# What you will do:
Every record needs to come back as written, except for the pictures.

(Excerpts from a dataset)

● ● ●

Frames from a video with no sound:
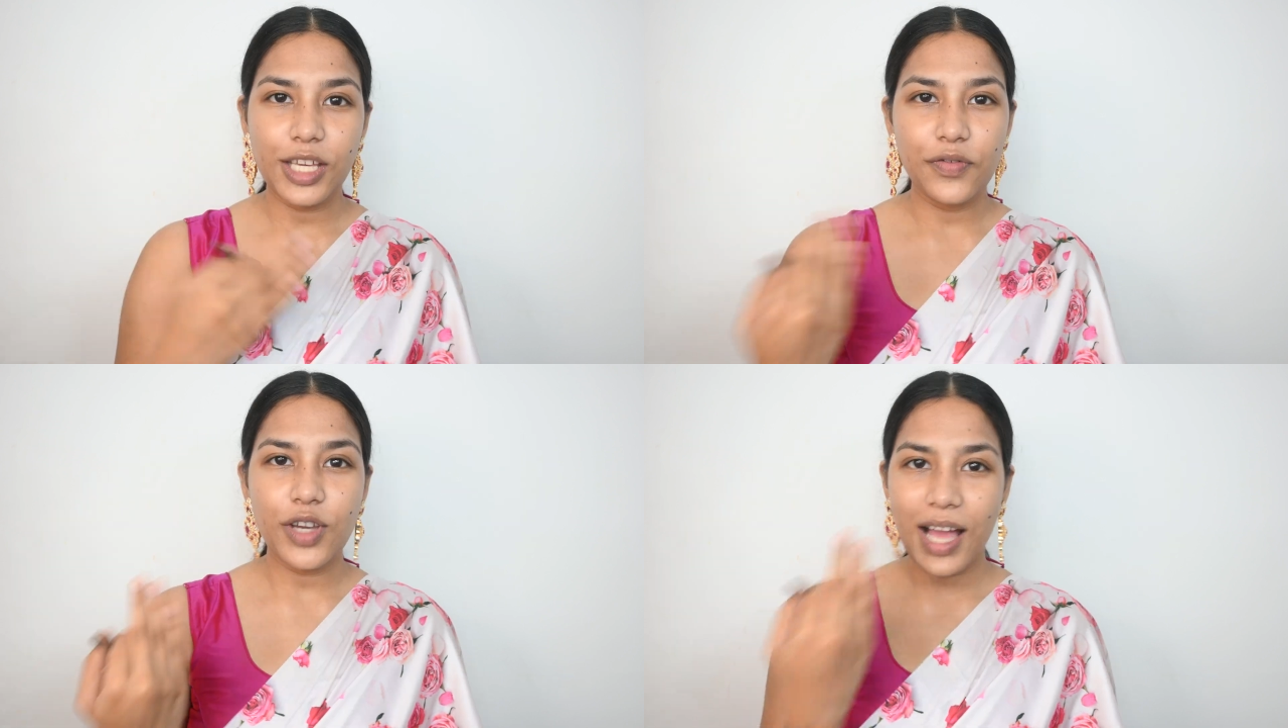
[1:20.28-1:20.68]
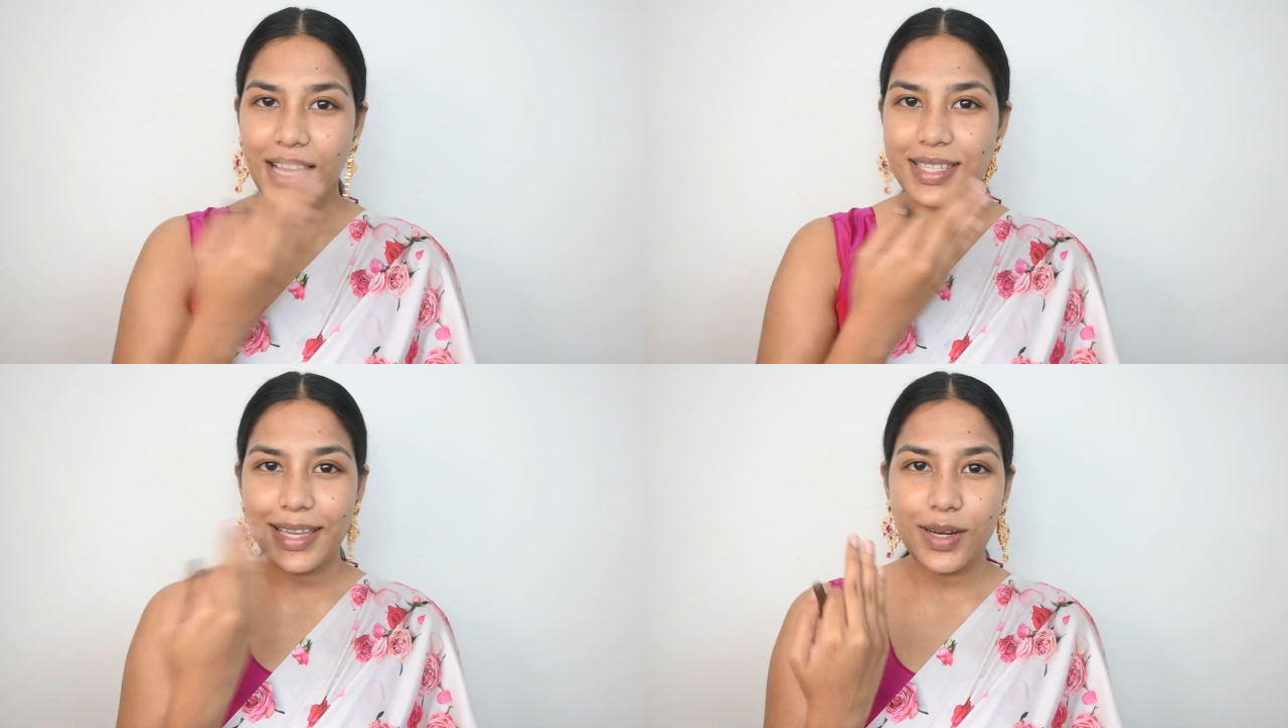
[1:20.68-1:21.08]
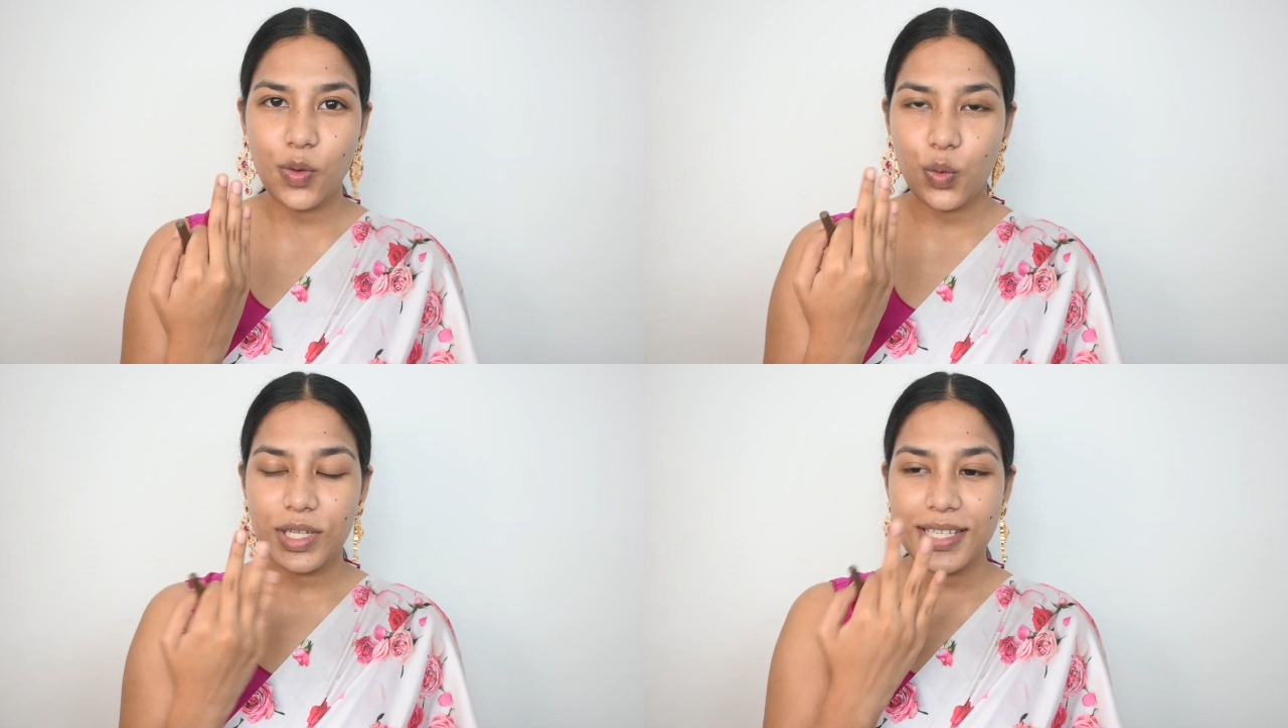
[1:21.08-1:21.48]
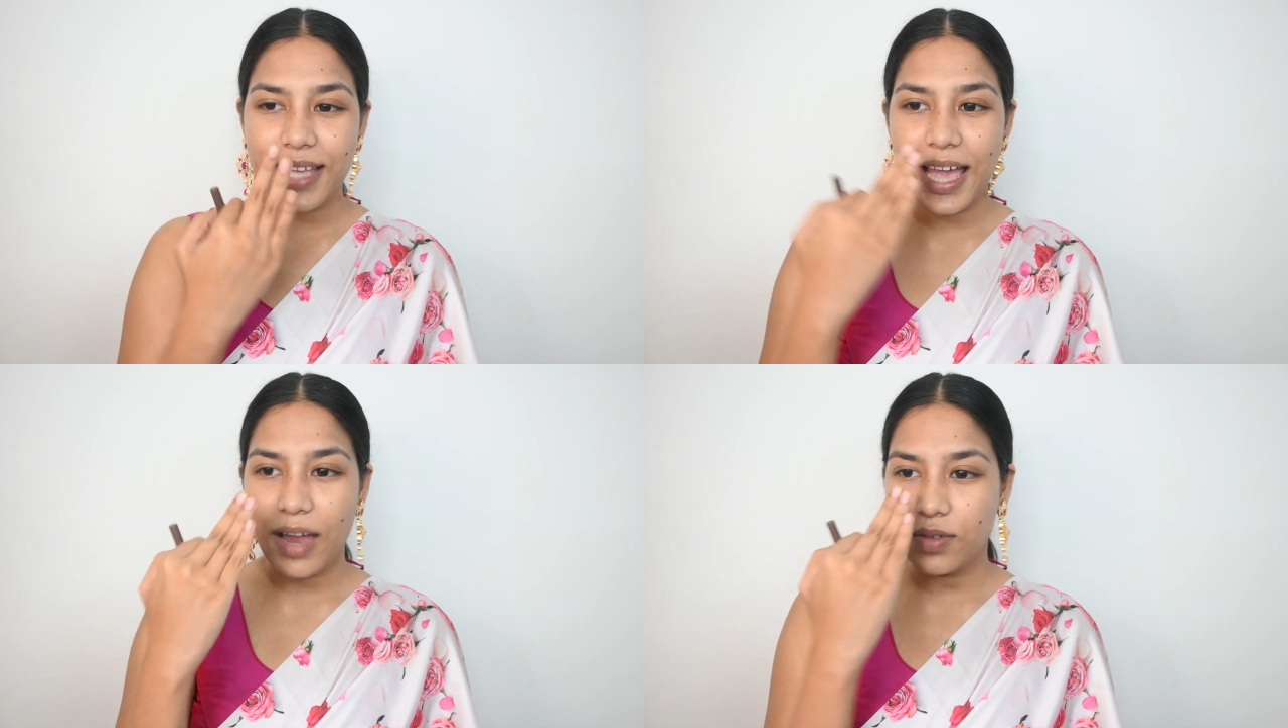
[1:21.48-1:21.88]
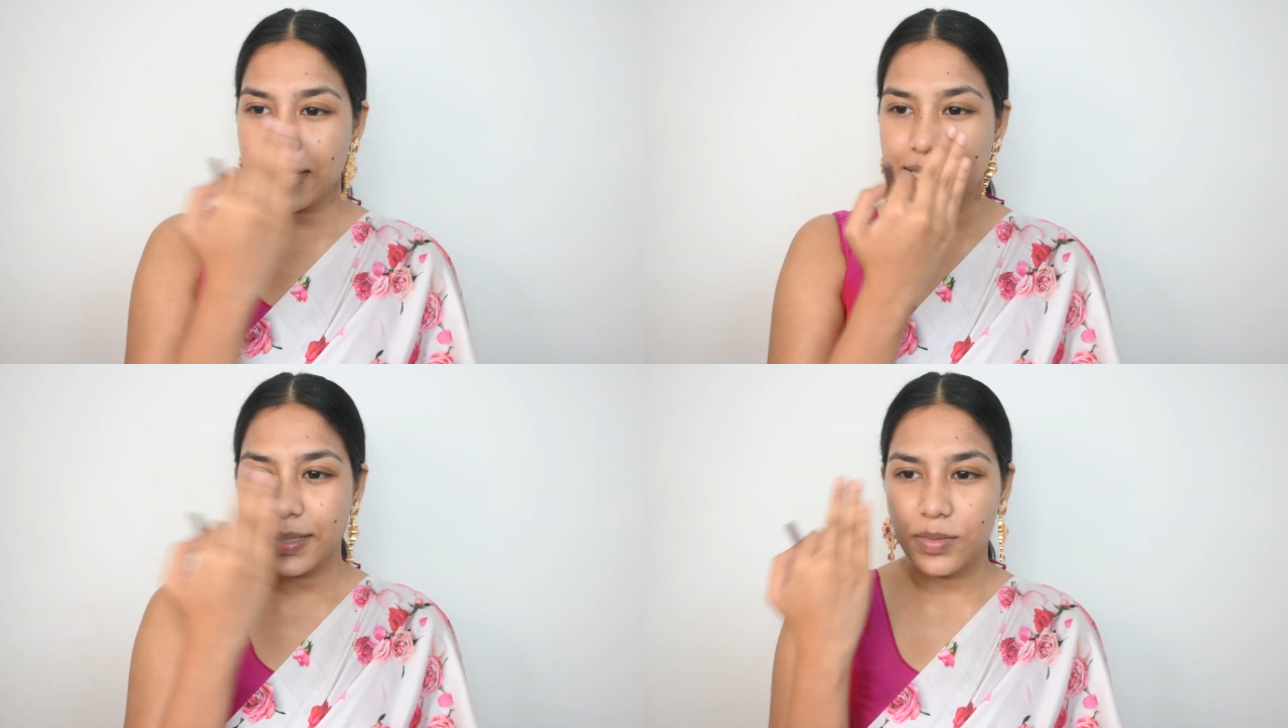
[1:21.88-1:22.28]
If you guys can notice, I have
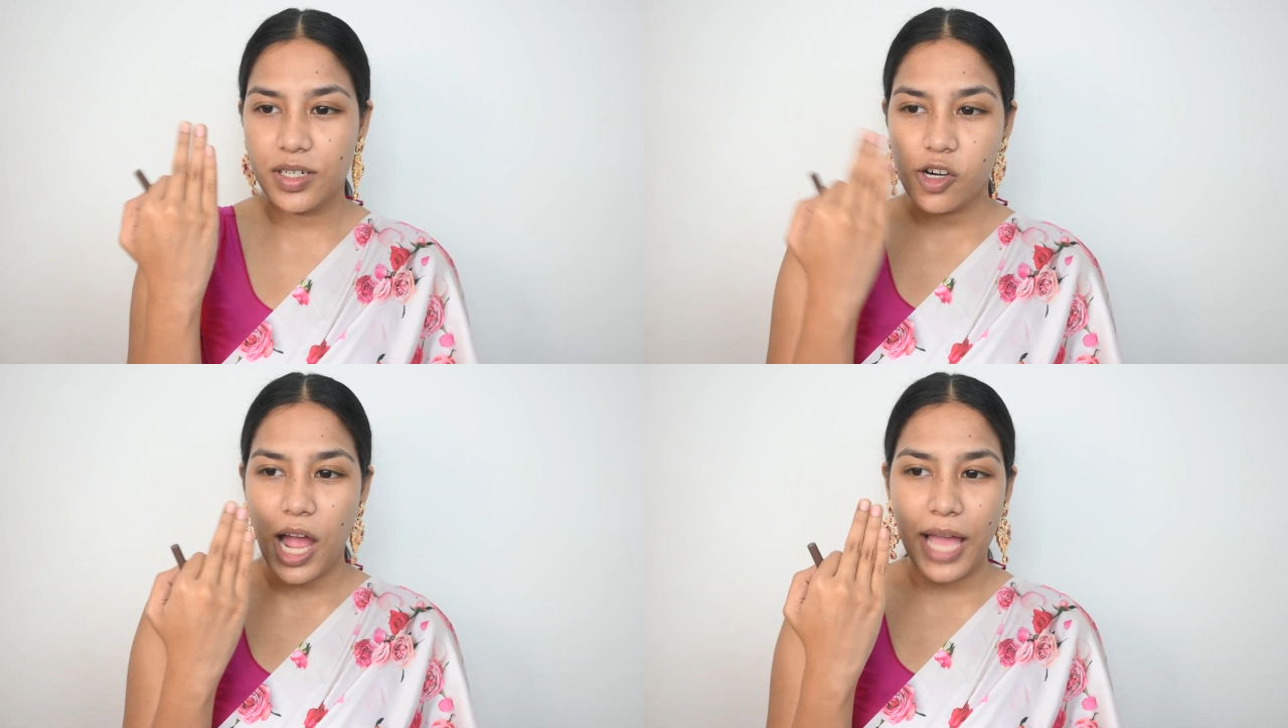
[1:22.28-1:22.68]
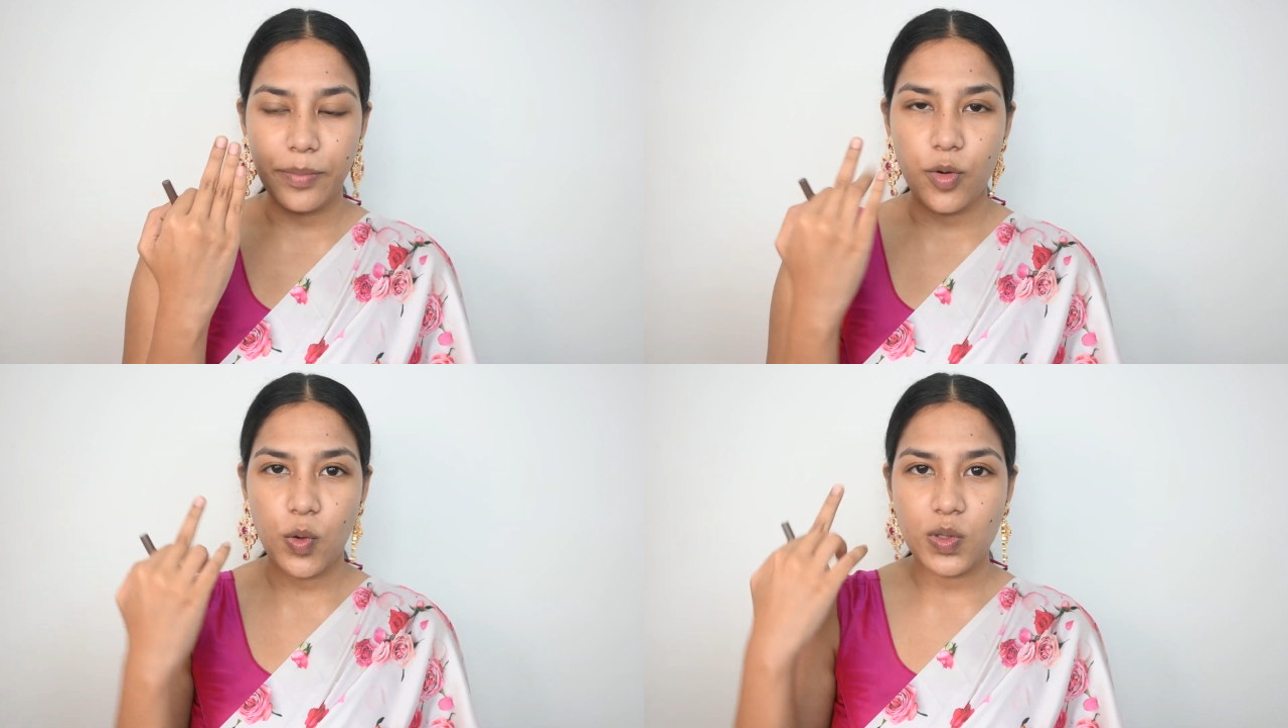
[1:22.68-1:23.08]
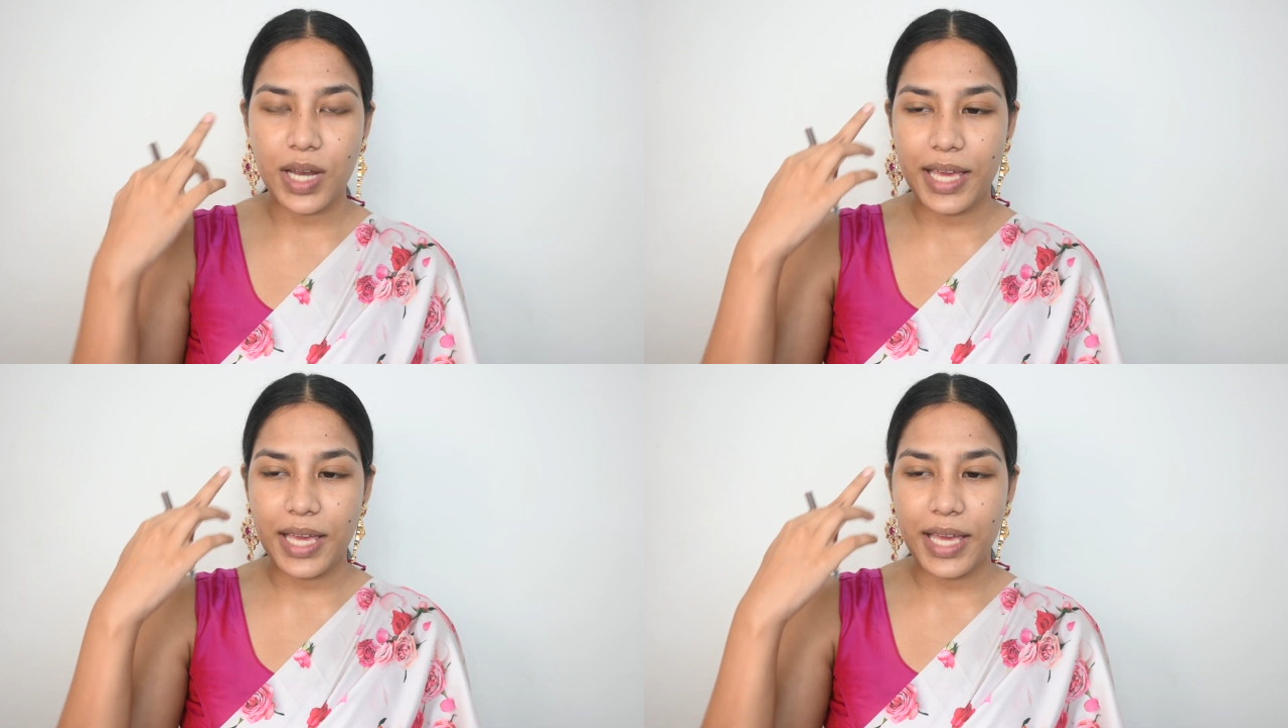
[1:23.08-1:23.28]
these similar eyebrows,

● ● ●

# Written solution:
Frames from a video with no sound:
[1:20.28-1:20.68]
[1:20.68-1:21.08]
[1:21.08-1:21.48]
[1:21.48-1:21.88]
[1:21.88-1:22.28]
If you guys can notice, I have
[1:22.28-1:22.68]
[1:22.68-1:23.08]
[1:23.08-1:23.28]
these similar eyebrows,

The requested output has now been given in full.